Nulla di nuovo: già i passato il Consiglio e i Mujaheddin del Popolo si erano espressi sulla certezza che il regime degli ayatollah fosse già in possesso della bomba atomica. Si sono sbagliati. Di certo hanno tutto l'interesse ad accusare il governo dell'Iran, tanto che il portavoce europeo del gruppo, Shahin Gobadi, ha dichiarato di essere certo - senza specificare la fonte - che l'ordine di ordire ed eseguire il complotto sia partito direttamente dall'ayatollah supremo Alì Khamenei.
Nulla pare dimostrato, tranne la fretta degli Usa. Prima il vicepresidente Joe Biden, poi il presidente Obama, hanno tenuto a ribadire che non è ''esclusa alcuna opzione, compresa quella militare''. Davvero un'aggressività inspiegabile, alla luce dei fatti accertati. I sauditi, almeno dal 2004, vedono nell'Iran il male assoluto. Questioni politiche, nel senso del dominio regionale, e religiose - sempre buone da strumentalizzare - rispetto all'internazionalismo sciita inaugurato dalla presidenza di Mahmoud Ahmadinejad. La Siria, in questo gioco, è nel mezzo. La Siria, invece, accusa ''bande di terroristi'' di voler portare il caos nel Paese e di aver ucciso più di mille uomini delle forze di sicurezza.
Resta un dato di fatto: quello che accade in Siria, sul modello della Libia, ha poco in comune con quanto è accaduto in Egitto e Tunisia. Di sicuro perché le forze armate, in gran parte, son rimaste fedeli ad Assad, ma anche per altre dinamiche. Sembra quasi che la Siria sia ostaggio di una forza centrifuga, all'interno, ma anche di un moto dall'esterno, dove l'Iran e l'Arabia Saudita appoggiano i loro gruppi di riferimento per rovesciare - o tenere in sella - Assad. La sensazione è che se Assad mollasse l'Iran, spezzando la catena 'sciita' che unisce Teheran ad Hezbollah in Libano, la situazione tornerebbe sotto controllo. Sempre che l'Iran, come ha fatto per mesi in Yemen e per anni in Iraq, non sostenesse l'insurrezione sciita.
L'Iran, nella visione di Ahmadinejad, deve diventare il faro della rivincita sciita. L'ayatollah supremo Khamenei, invece, è più pragmatico, anche sulla difesa di Assad, non a caso tra i due la luna di miele sembra finita da tempo. Il coinvolgimento iraniano in affari di paesi come il Bahrein e lo Yemen, dove gli sciiti sono una minoranza oppressa, non è affatto un segreto.
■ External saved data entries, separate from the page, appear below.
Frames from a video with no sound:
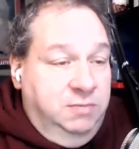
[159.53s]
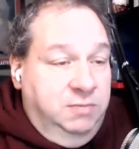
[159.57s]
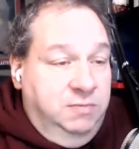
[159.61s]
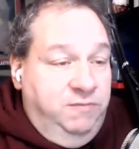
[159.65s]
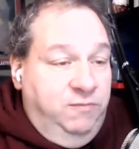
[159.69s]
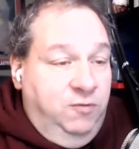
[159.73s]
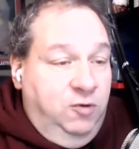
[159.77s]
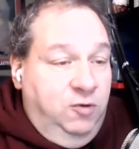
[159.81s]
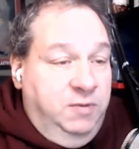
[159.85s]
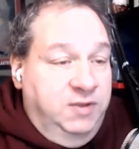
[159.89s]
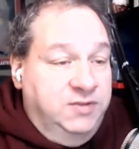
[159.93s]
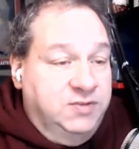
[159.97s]

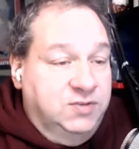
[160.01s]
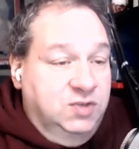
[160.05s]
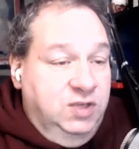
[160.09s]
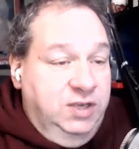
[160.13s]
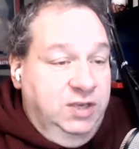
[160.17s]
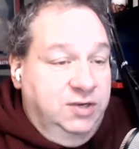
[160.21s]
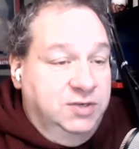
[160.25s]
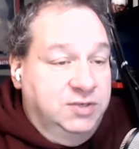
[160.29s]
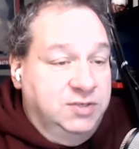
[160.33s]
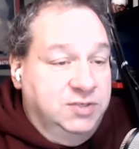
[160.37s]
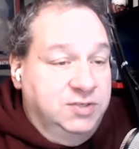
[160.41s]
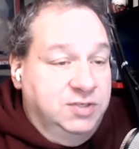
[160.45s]
4 months
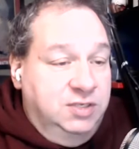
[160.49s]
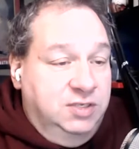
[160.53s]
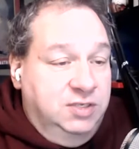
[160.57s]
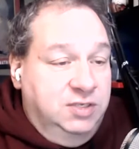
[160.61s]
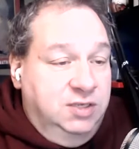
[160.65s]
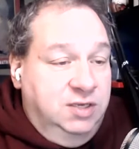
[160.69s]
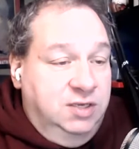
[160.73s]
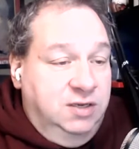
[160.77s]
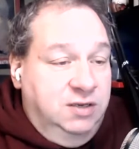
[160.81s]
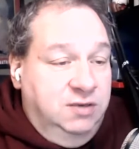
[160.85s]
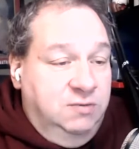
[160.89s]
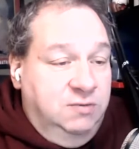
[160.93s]
later,
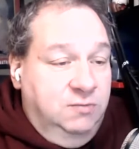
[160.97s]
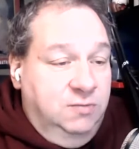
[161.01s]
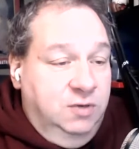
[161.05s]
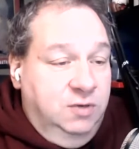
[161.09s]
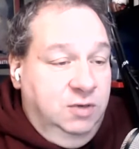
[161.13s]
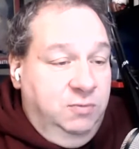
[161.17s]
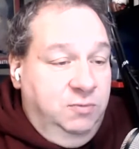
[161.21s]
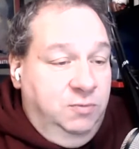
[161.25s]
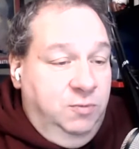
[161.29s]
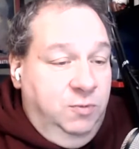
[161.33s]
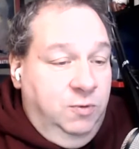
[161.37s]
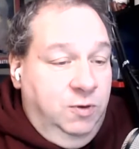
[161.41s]
see
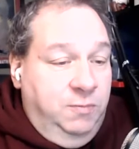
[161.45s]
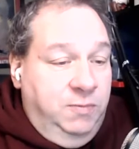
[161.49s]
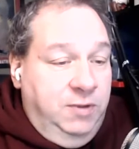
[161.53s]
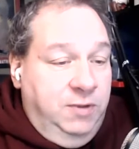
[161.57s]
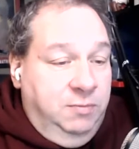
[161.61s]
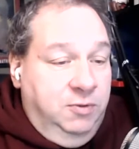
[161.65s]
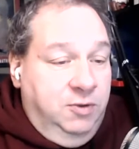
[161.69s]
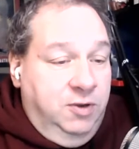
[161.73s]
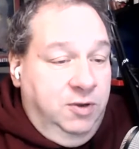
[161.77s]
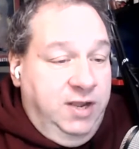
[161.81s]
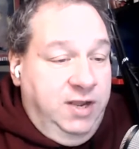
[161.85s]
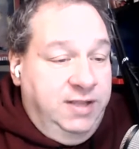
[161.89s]
where
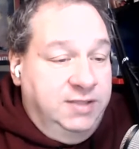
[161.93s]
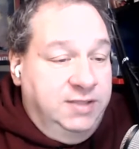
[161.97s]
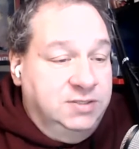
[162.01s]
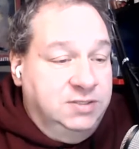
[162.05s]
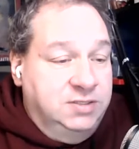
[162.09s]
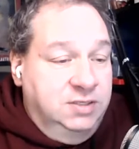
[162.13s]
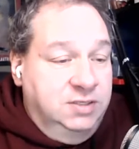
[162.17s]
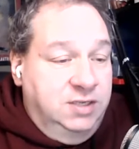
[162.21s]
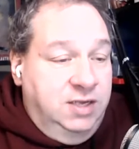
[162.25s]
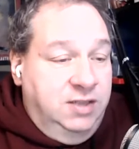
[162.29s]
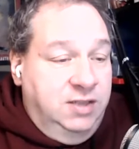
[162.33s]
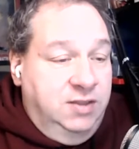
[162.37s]
people are
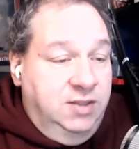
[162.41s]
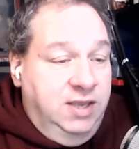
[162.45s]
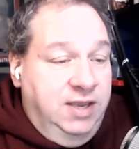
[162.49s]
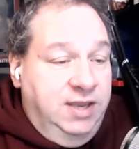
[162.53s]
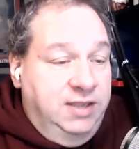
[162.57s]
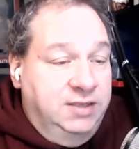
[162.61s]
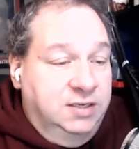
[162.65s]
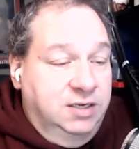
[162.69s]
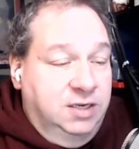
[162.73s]
at on that.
Ma un complotto antisaudita, in territorio Usa, con manovalanza messicana, sembra davvero uno scenario impensabile. Ma la reazione Usa tradisce la volontà di fare pressione in un modo più pesante. Per appoggiare i sauditi? Per costringere Khamenei a saldare i conti con Ahmadinejad? Per distogliere l'attenzione dalla crisi finanziaria? Chi può dirlo, ma la sensazione è che questa storia non promette nulla di buono.